CBRS Users Defend Band to FCC
WISPA said a forced relocation would disadvantage current users for the benefit of major wireless carriers.
Jake Neenan
WASHINGTON, July 15, 2025 – The Federal Communications Commission should not consider auctioning shared Citizens Broadband Radio Service spectrum, users told the agency.
“Disrupting commercial operations, whether through increased power or forced relocation to another band, would strand investment, chill innovation, and impose costs and burdens that will be especially severe and untenable in rural America,” WISPA CEO David Zumwalt wrote in a Monday letter to the agency. The group represents small and wireless ISPs.
WISPA, the cable industry, and consumer groups tried unsuccessfully to secure protections for CBRS, a shared band that sits in the 3.55-3.70 GigaHertz (GHz) band, in Republicans’ recently passed budget bill. The legislation restored the FCC’s ability to sell off spectrum while protecting the military’s lower 3 GHz band and much of its 7/8 GHz band from being auctioned.
Representatives from Federated Wireless, which helps coordinate spectrum use among CBRS users, also met with staff from FCC Commissioner Olivia Trusty’s office Friday. The company urged the agency to “move expeditiously to build upon the success of” CBRS.
CBRS uses a tiered licensing system, with coastal Naval radars getting protection from entities that purchased priority licenses, and those license holders getting protection from those that use the band on a free general access basis. The band is used for wireless broadband and private networks.
AT&T had floated a plan to clear the band and auction it off for higher power, exclusive use last year, and the Defense Department endorsed clearing part of it in an effort to satisfy the carriers’ desire for airwaves without opening more military bands. The wireless industry dislikes the CBRS sharing model generally, and has called for at least raising allowed power levels in the band, which would make it better suited for mobile broadband.
Zumwalt said a forced relocation of the band would “relegate hundreds of licensees” to different airwaves “with fundamentally different propagation or incumbency characteristics for the benefit of a few mobile wireless carriers seeking to create a de facto contiguous band from 3.45-3.98 GHz.”

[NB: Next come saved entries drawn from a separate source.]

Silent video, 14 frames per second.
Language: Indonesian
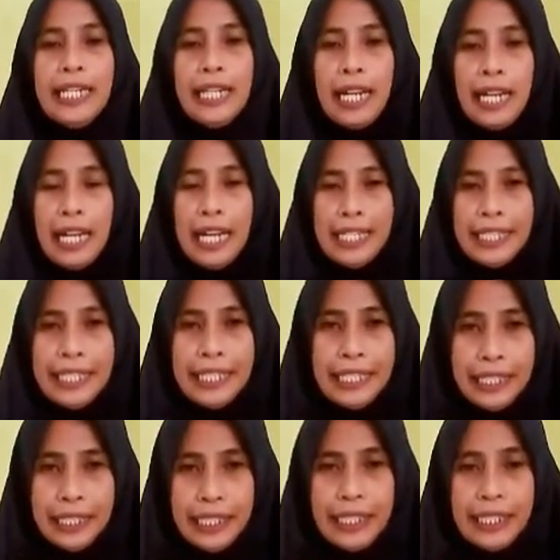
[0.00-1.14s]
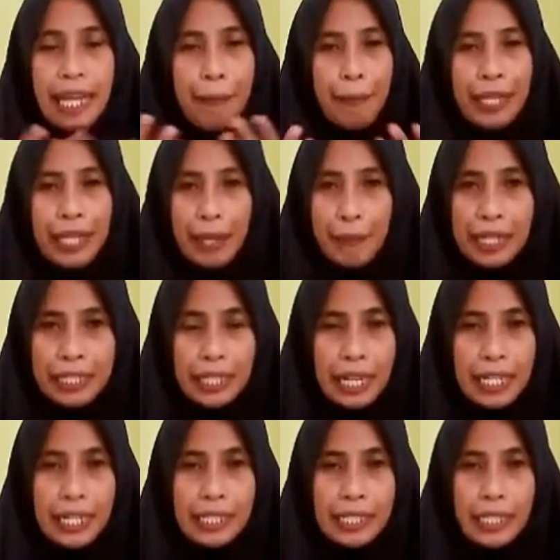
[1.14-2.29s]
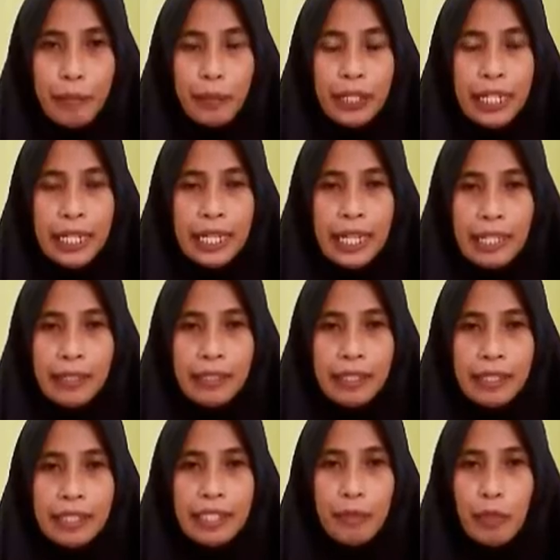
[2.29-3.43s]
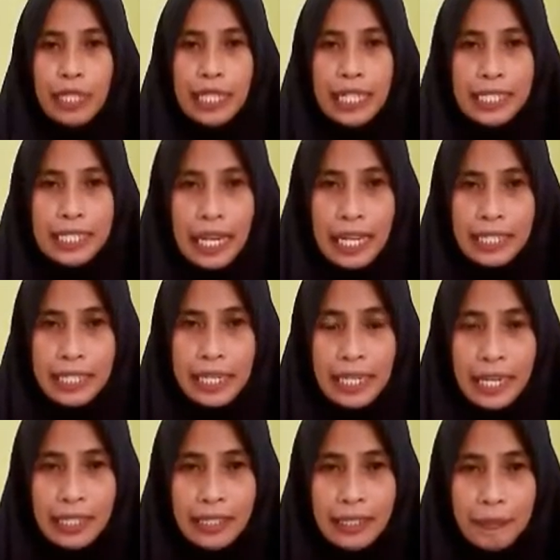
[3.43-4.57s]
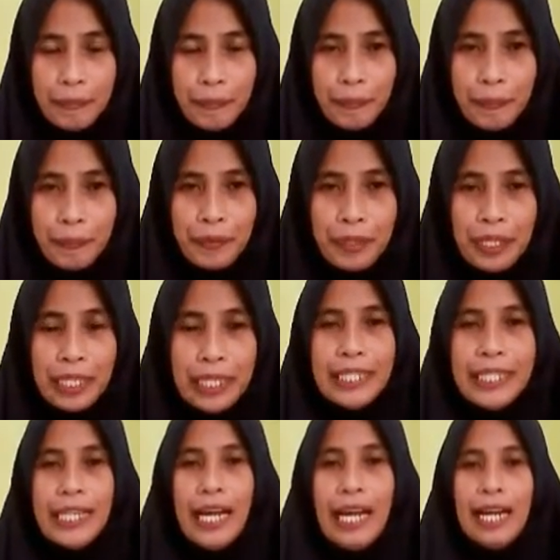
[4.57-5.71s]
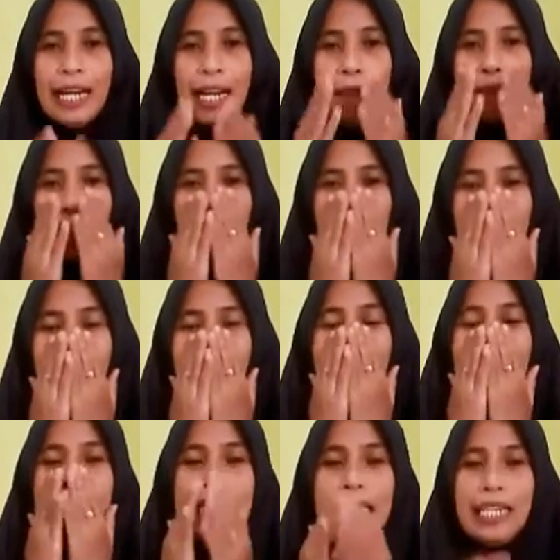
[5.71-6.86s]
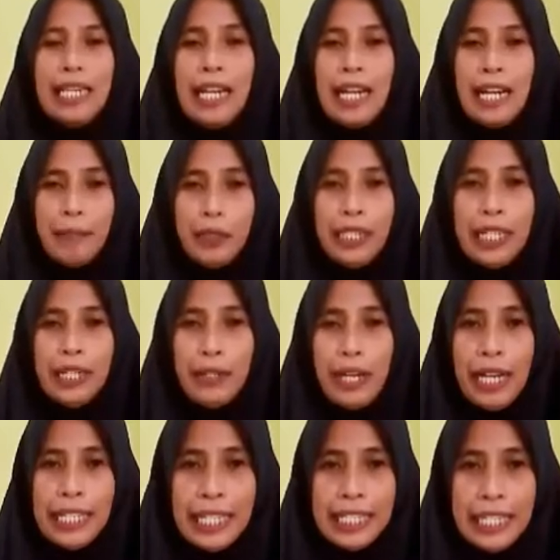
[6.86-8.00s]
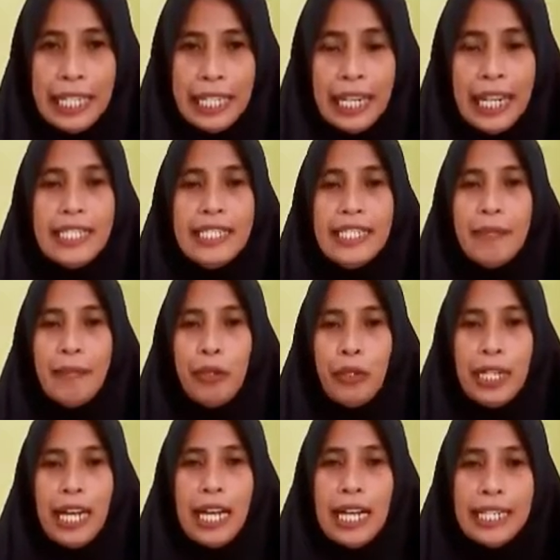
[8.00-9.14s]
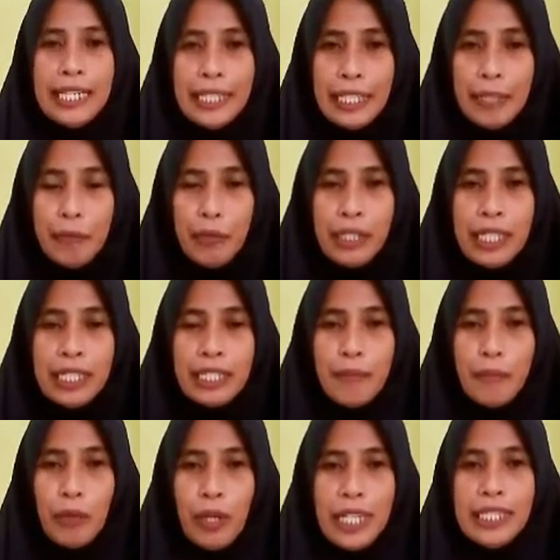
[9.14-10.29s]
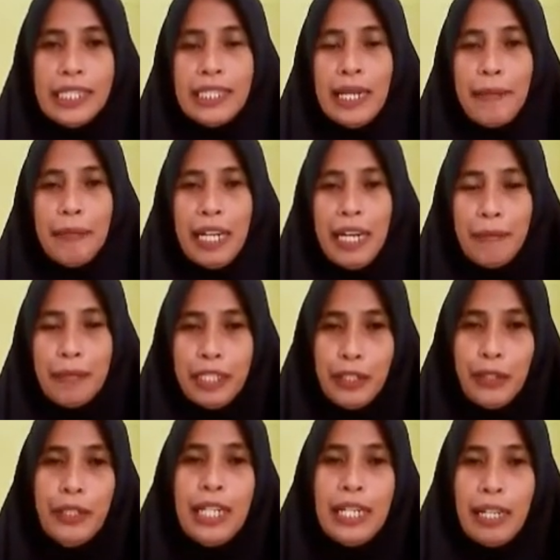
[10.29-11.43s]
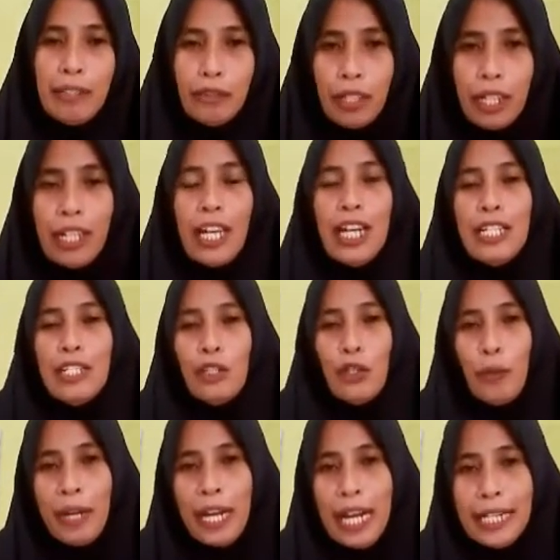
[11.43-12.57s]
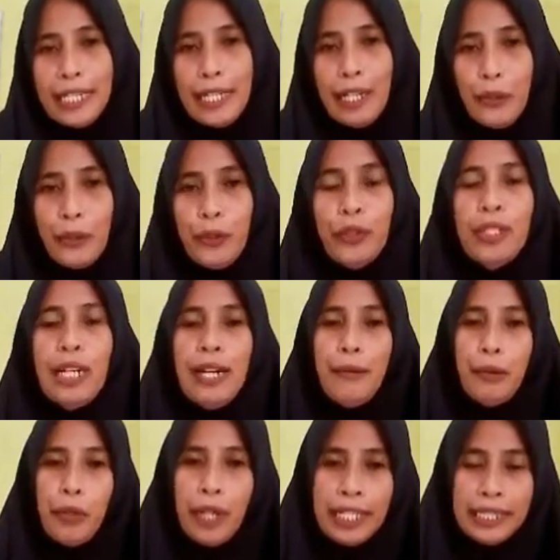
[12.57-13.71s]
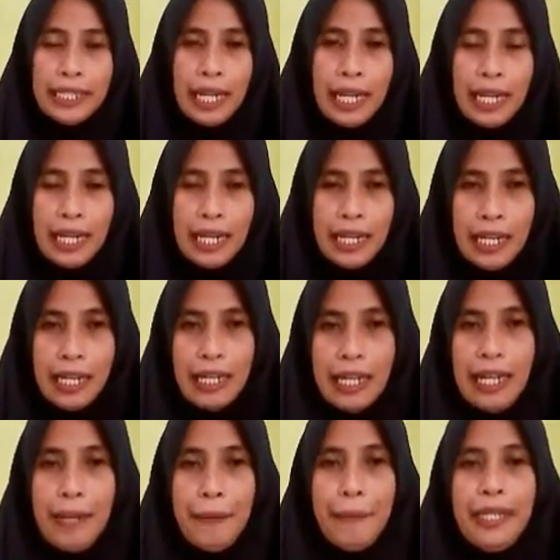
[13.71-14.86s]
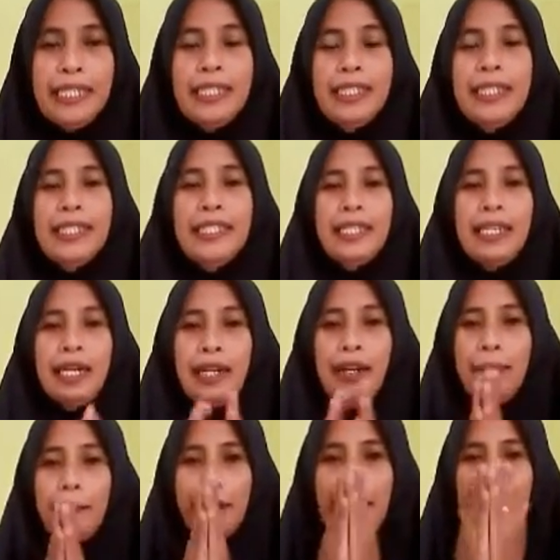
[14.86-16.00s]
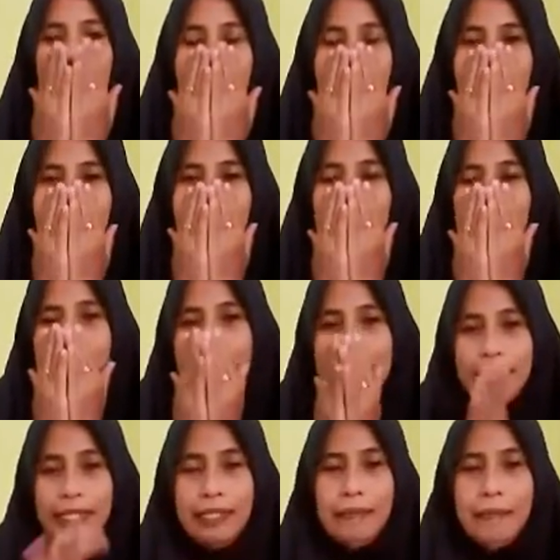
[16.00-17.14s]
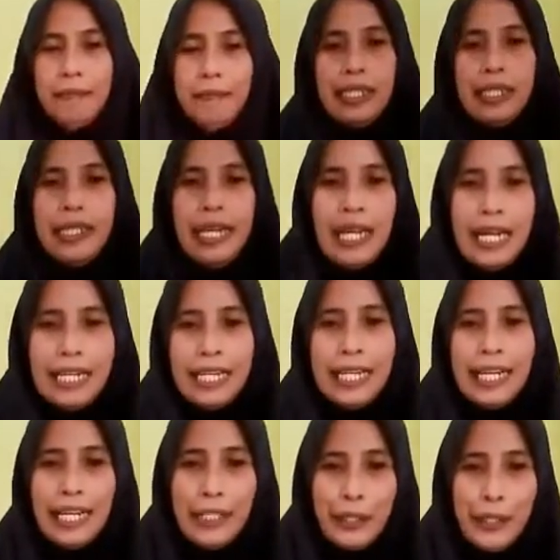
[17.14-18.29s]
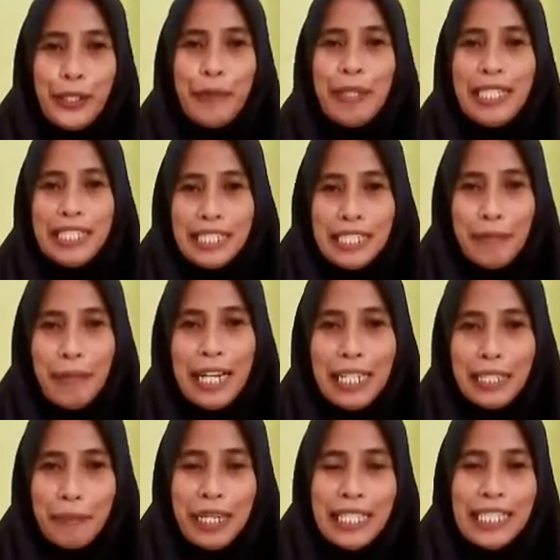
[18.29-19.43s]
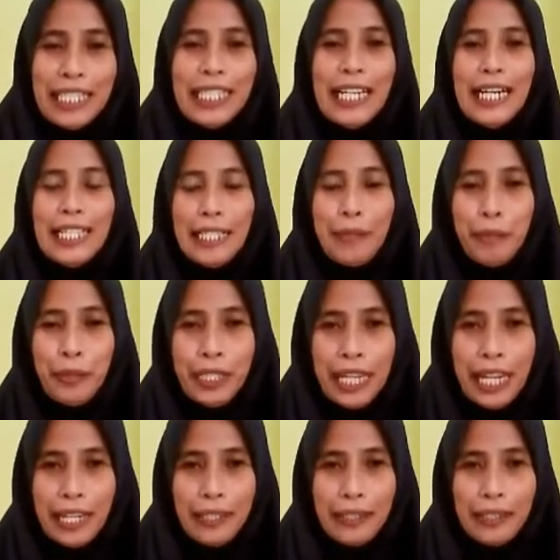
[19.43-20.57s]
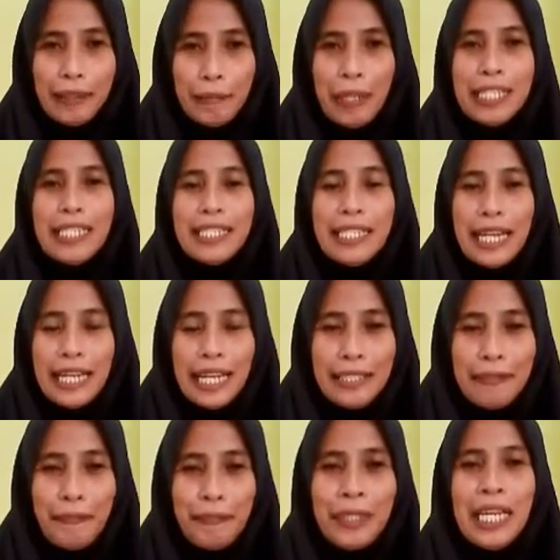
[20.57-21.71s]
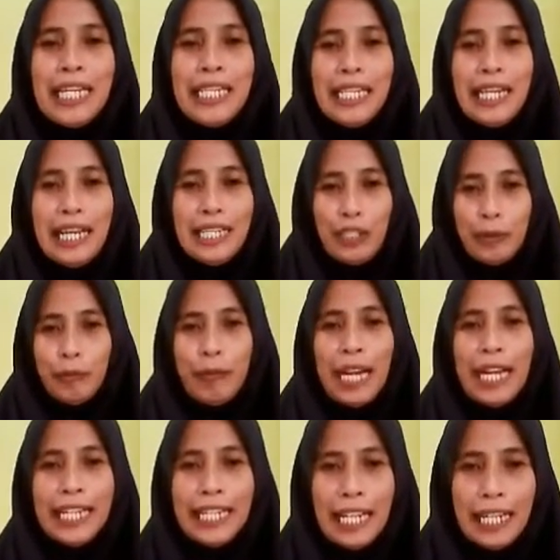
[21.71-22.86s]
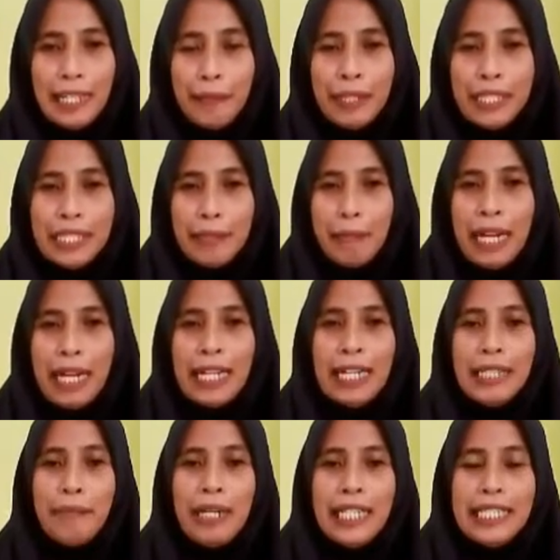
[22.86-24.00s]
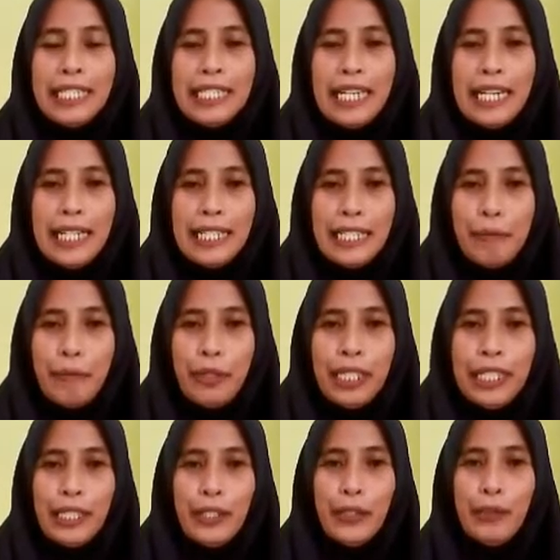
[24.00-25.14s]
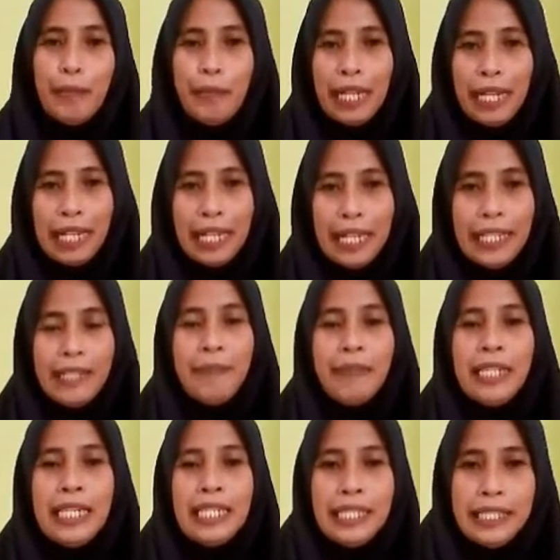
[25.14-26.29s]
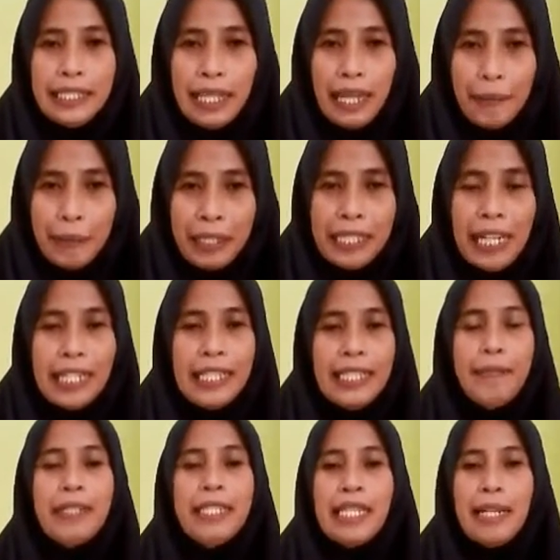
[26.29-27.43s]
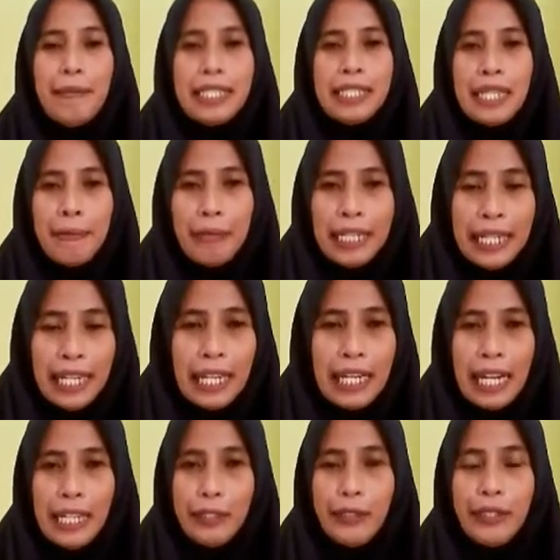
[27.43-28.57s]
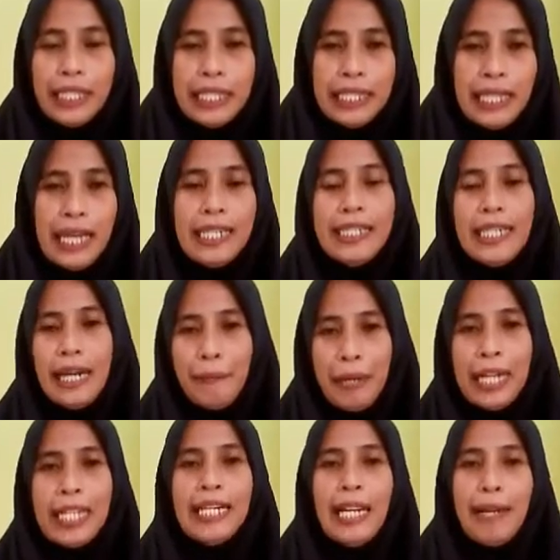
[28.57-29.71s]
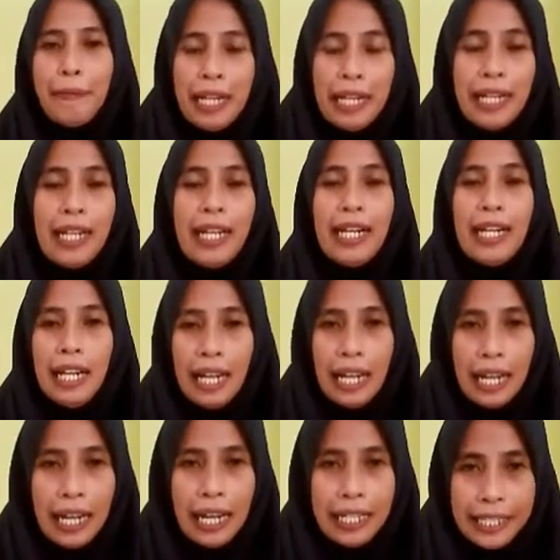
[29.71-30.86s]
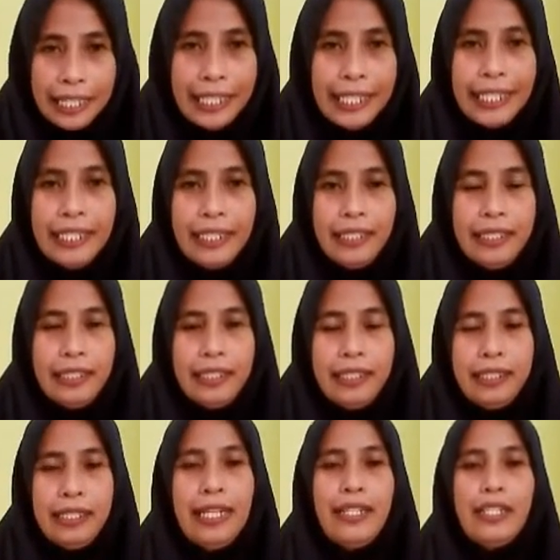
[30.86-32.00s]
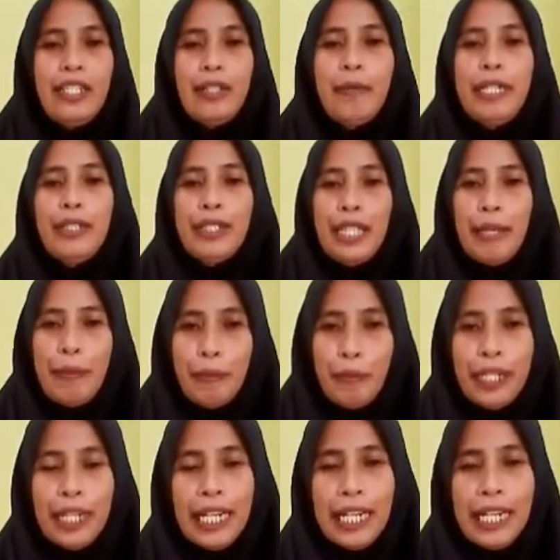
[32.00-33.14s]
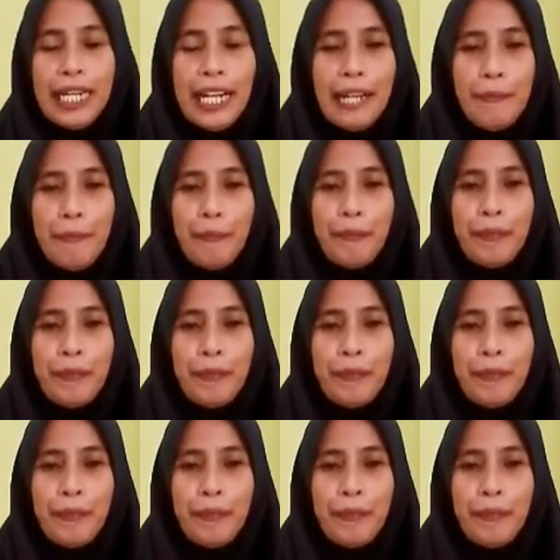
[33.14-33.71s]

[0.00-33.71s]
Nah, hari ini apa kabarnya anaknya Bunda Nak? Semuanya sehat sayang? Iya, alhamdulillah. Bunda doakan ya Nak, semoga anaknya Bunda semua tetap dalam lindungan Allah Subhanahu wa taala. Amin. Ya rabbal alamin. Anak-anakku masih semangat belajarnya anaknya Bunda? Masih sayang? Nah, supaya lebih semangat belajarnya anaknya Bunda di rumah, kita bernyanyi bersama-sama ya lagu tentang nama-nama hari. Ayo semua ikut sama Bunda ya nak.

Proposals to auction the band partly motivated the efforts to protect the band from being included in the 800 megahertz the FCC is now directed by the reconciliation bill to auction off. The same groups that supported CBRS protections also tried unsuccessfully to protect the 6 GHz band, used for Wi-Fi and wireless broadband.
Of that 800 megahertz, 500 are set to be government spectrum and at least 100 has to come from the upper C-band that the FCC is already looking into opening up.
Blair Levin, New Street Research’s policy advisor, has noted that while it’s “not clear” where the remaining 200 megahertz would come from, the FCC would likely face legal challenges from CBRS users if it went through with clearing part of the band.
He said an auction would “take years to accomplish and would likely not provide adequate compensation for the significant costs of equipment development and deployment, labor and other expenses necessary to undertake such a massive relocation, not to mention the significant disruption to service and operations.”
Spectrum auctions have to compensate incumbents for relocation costs, and, as WISPA and CBRS proponents are quick to note, more than 413,000 radios have been deployed in the band.
WISPA and Federated Wireless differed on higher power levels. WISPA opposed the idea, something the FCC took input on last year, saying it would cause untenable interference. Federated Wireless said higher power would align the band with neighboring airwaves, making equipment cheaper and easier to make, and denied that it would have negative effects on incumbent users.